Qui voglio limitarmi a cercare di decifrare quanto succede dentro ciascuno di noi. I sommovimenti delle coscienze individuali, generati dai traumi della storia, producono mutamenti all’inizio impercettibili, ma di lunga durata, delle civiltà. Le ricerche storiche sul “dopo-peste nera” del Trecento sono suggestive al riguardo.

In primo luogo, abbiamo riscoperto la nostra finitezza individuale. Non è una percezione nuova. Da sempre ci risuona nelle orecchie l’eco dell’ammonimento a Adamo, nella Genesi 3.19: “…quia pulvis es et in pulverem reverteris”. Ciò che, invece, sembra nuova è l’accelerazione di un processo, che da tempo si è sviluppato in Occidente: quello dell’esorcizzazione e del nascondimento della Morte. Altamente simbolica è la fila di camion dell’Esercito che portano via dal Cimitero di Bergamo le bare dei nostri cari verso posti lontani, sottraendole all’abbraccio dei riti religiosi o civili. Dopo le pesti medievali e moderne, i sopravvissuti non tornavano furiosamente solo ai propri affari; correvano a costruire chiesette, a dipingere Danze macabre, a scolpire nel marmo e nel legno. Era un tentativo estremo di ritessere lo sbrego nell’arazzo delle generazioni, un modo per richiamarle nella storia presente, dopo che i singoli erano stati coperti di calce nelle fosse comuni. Il legame con loro agiva come forza nel presente. Un modo per fare pace con la storia matrigna. Oggi, queste morti senza riti generano una solitudine senza confini dei sopravvisssuti.
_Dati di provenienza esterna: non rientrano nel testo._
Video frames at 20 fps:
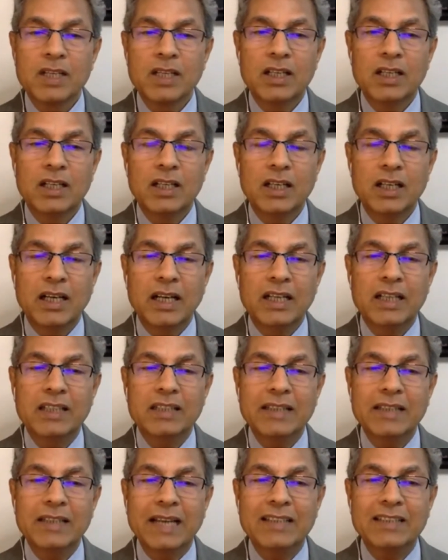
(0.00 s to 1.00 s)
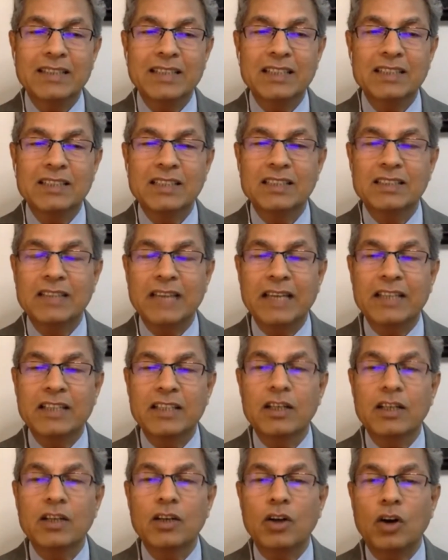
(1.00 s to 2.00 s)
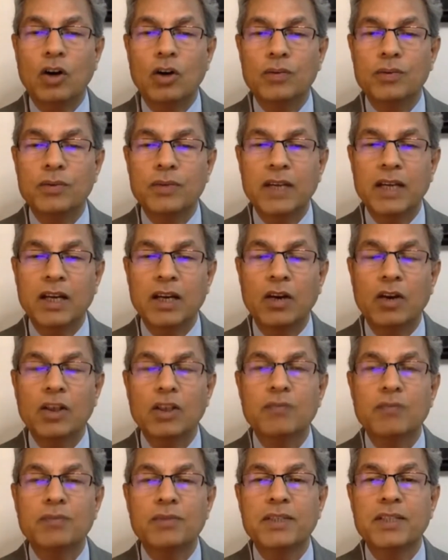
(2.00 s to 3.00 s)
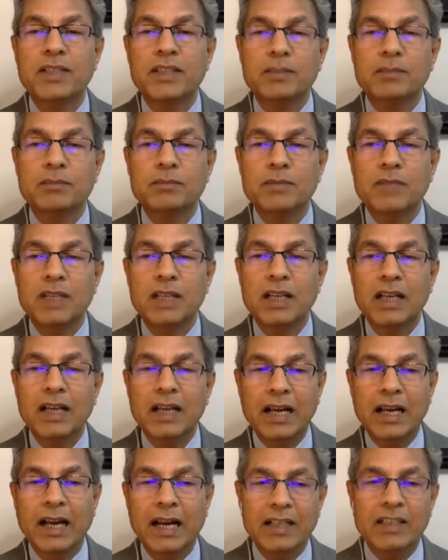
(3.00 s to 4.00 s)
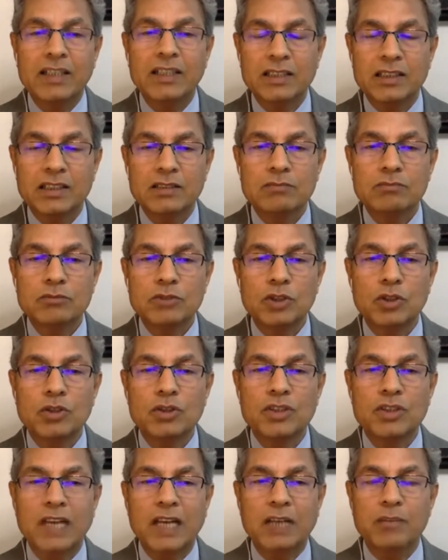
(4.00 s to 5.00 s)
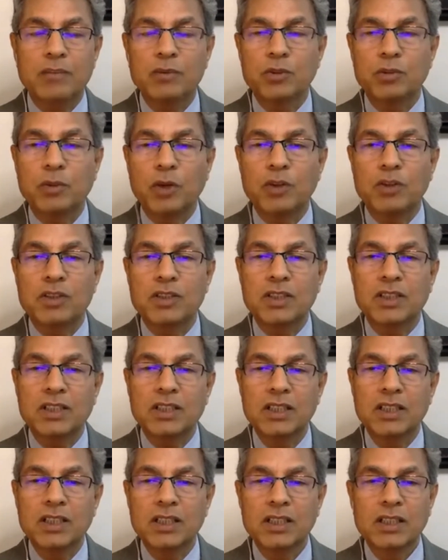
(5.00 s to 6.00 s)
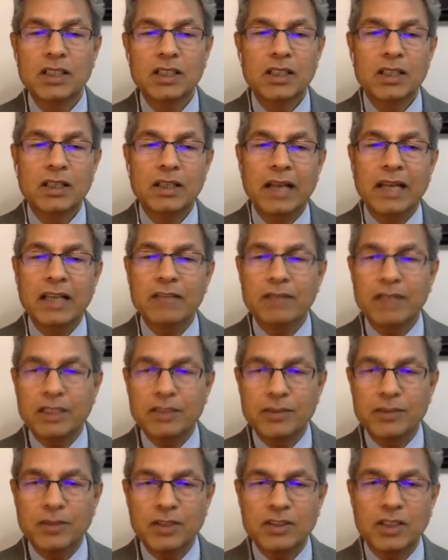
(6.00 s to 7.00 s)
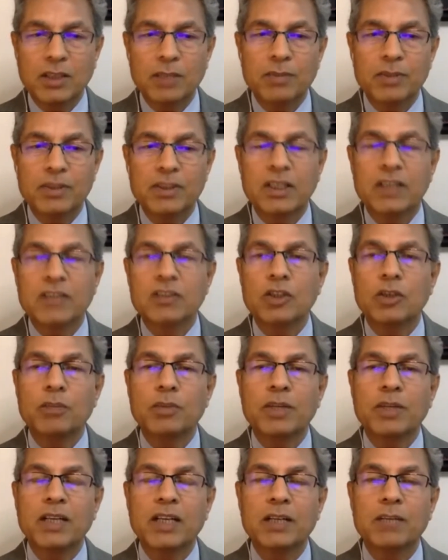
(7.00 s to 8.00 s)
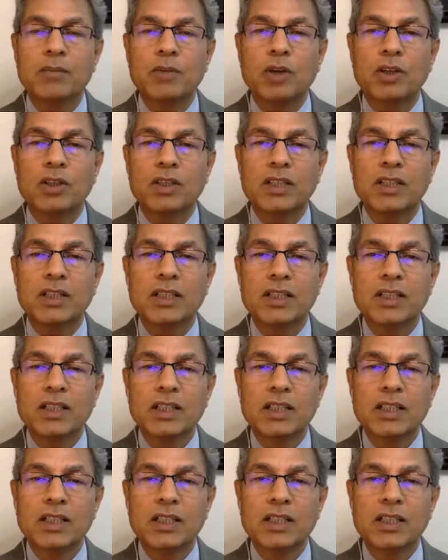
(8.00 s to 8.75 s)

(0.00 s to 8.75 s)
And in that sense, the cycle of allowing freedom and jackboot policy. Likewise, for example, Deng Xiaoping had brought in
In secondo luogo, il Covid-19 globale ci ha gettato in faccia la finitudine radicale della specie Homo sapiens. Finitezza è un fatto, finitudine è una possibilità di finire. Siamo stati abituati a presuppore che sì, l’individuo è mortale, l’umanità no. “Finitudine” significa che la specie umana non è necessaria al Pianeta, se non costruisce le condizioni di possibilità della propria esistenza.

Il Covid-19 è un errore umano. E’ probabile che riusciamo ancora una volta a vincere la guerra biologica scatenata dal virus contro di noi, ma la possibilità di una “crisi biotica dell’Olocene”, come teme Yuval Harari, va messa in conto.  Mentre la specie “sapiens” sogna, come Pico della Mirandola, di un uomo senza limiti e insegue trans-umanismi e post-umanismi, ingegnerie genetiche, nanobiotecnologie e Intelligenze artificiali, è forse necessario che essa incominci a elaborare un’etica di specie, in cui un nuovo rapporto con il Pianeta – che è il corpo dell’umanità – diventi oggetto di un imperativo categorico.